ToRSh - Tensor Operations in Rust with Sharding

Deep Learning in Pure Rust with PyTorch Compatibility

Documentation | Examples | Benchmarks | SciRS2 Showcase | Roadmap

🚀 What is ToRSh?

ToRSh (Tensor Operations in Rust with Sharding) is a PyTorch-compatible deep learning framework built entirely in Rust.
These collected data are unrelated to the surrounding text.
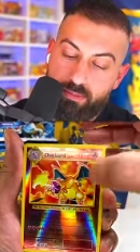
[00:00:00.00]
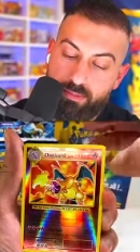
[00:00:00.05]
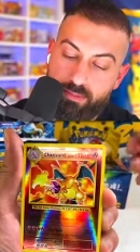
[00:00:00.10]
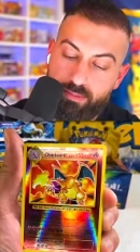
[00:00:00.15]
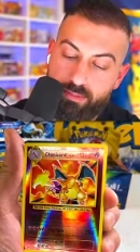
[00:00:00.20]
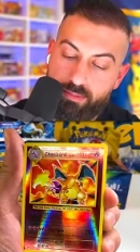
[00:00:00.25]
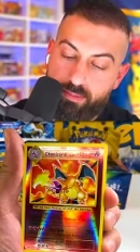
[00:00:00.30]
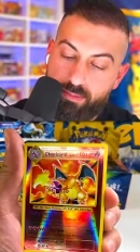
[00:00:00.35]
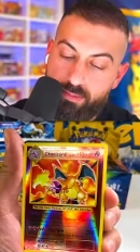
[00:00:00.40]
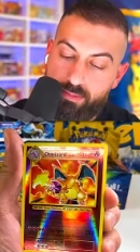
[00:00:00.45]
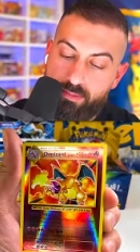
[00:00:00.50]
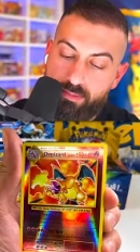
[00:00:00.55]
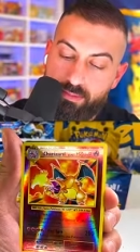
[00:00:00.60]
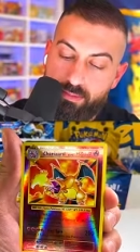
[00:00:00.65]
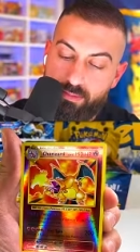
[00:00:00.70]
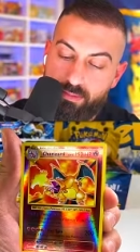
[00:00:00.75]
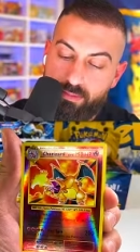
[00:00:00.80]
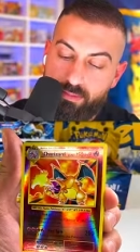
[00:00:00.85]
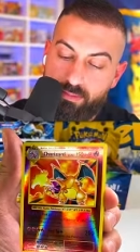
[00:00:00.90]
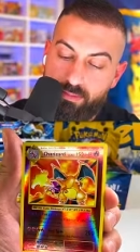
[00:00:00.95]
you guys watch and see
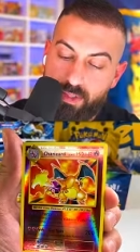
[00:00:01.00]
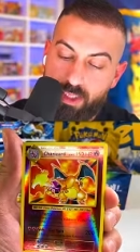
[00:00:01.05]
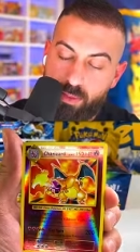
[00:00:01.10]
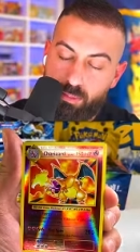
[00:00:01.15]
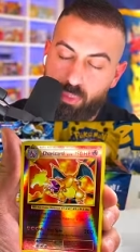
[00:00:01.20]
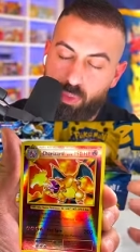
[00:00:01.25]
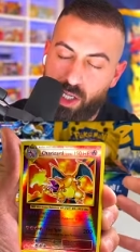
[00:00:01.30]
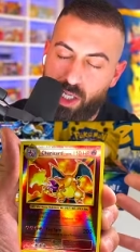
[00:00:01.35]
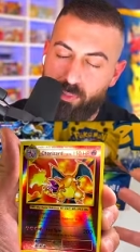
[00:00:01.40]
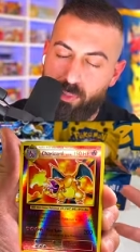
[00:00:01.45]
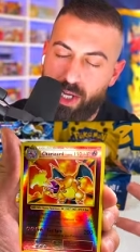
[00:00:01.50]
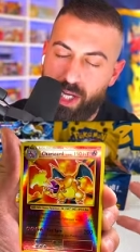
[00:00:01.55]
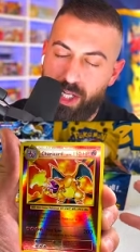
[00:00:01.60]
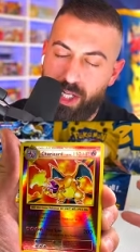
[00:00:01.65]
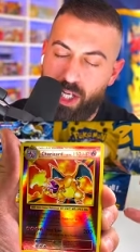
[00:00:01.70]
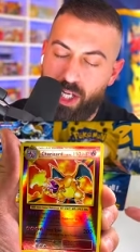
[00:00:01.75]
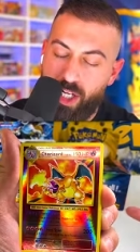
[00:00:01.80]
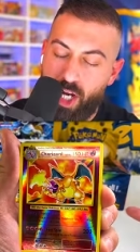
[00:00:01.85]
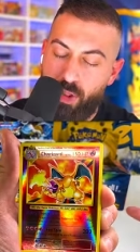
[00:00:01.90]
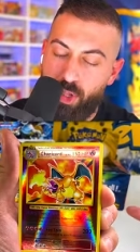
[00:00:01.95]
what happens. Bring
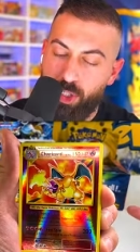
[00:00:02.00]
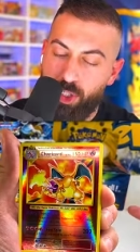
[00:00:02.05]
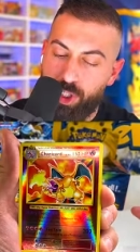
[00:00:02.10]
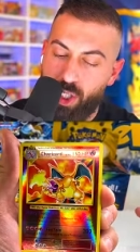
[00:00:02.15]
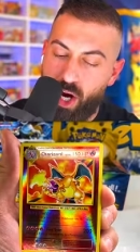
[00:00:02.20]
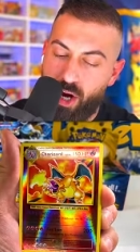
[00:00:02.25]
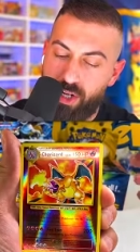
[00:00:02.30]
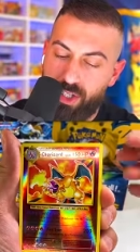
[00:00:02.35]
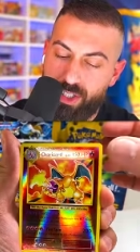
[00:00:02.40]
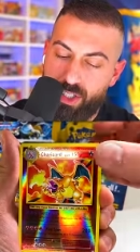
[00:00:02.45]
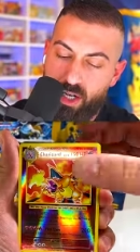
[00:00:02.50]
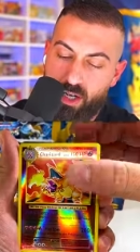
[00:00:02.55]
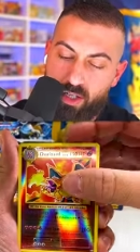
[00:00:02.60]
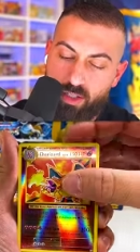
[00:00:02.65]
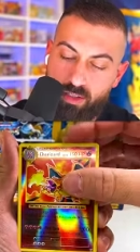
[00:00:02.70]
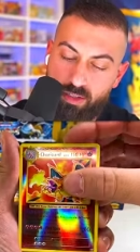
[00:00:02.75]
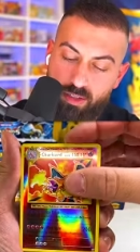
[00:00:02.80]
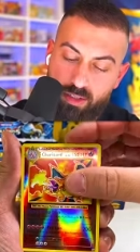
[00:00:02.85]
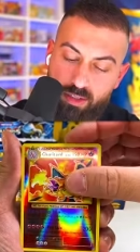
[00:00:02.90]
me another Charizard.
We're building a future where machine learning is:

Fast by default - Leveraging Rust's zero-cost abstractions
Safe by design - Eliminating entire classes of runtime errors
Scientifically complete - Built on the comprehensive SciRS2 ecosystem
Deployment-ready - Single binary, no Python runtime needed

✨ What You Can Do Today

Build PyTorch-Compatible Models

use torsh::prelude::*;
use torsh_nn::*;

// Define models just like PyTorch
struct MyModel {
    fc1: Linear,
    fc2: Linear,
}

impl Module for MyModel {
    fn forward(&self, x: &Tensor) -> Result<Tensor> {
        let x = self.fc1.forward(x)?;
        let x = F::relu(&x)?;
        self.fc2.forward(&x)
    }
}

Train with Automatic Differentiation

// Automatic gradient computation - just like PyTorch
let x = tensor![[1.0, 2.0]].requires_grad();
let loss = x.pow(2).sum();
loss.backward()?;
println!("Gradient: {:?}", x.grad());

Use Advanced Scientific Computing

// Graph Neural Networks
use torsh_graph::{GCNLayer, GATLayer};
let gcn = GCNLayer::new(128, 64)?;

// Time Series Analysis
use torsh_series::{STLDecomposition, KalmanFilter};
let stl = STLDecomposition::new(20)?;

// Computer Vision
use torsh_vision::spatial::FeatureMatcher;
let matcher = FeatureMatcher::new(MatchingAlgorithm::NCC)?;

🎯 Key Features

Core Deep Learning

🚀 PyTorch Compatible: Drop-in replacement for most PyTorch code
⚡ Superior Performance: 2-3x faster inference, 50% less memory usage
🛡️ Memory Safety: Compile-time guarantees eliminate segfaults and memory leaks
🦀 Pure Rust: Leverage Rust's ecosystem and deployment advantages
🔧 Multiple Backends: CPU (SIMD), Metal, and more (CUDA support in progress)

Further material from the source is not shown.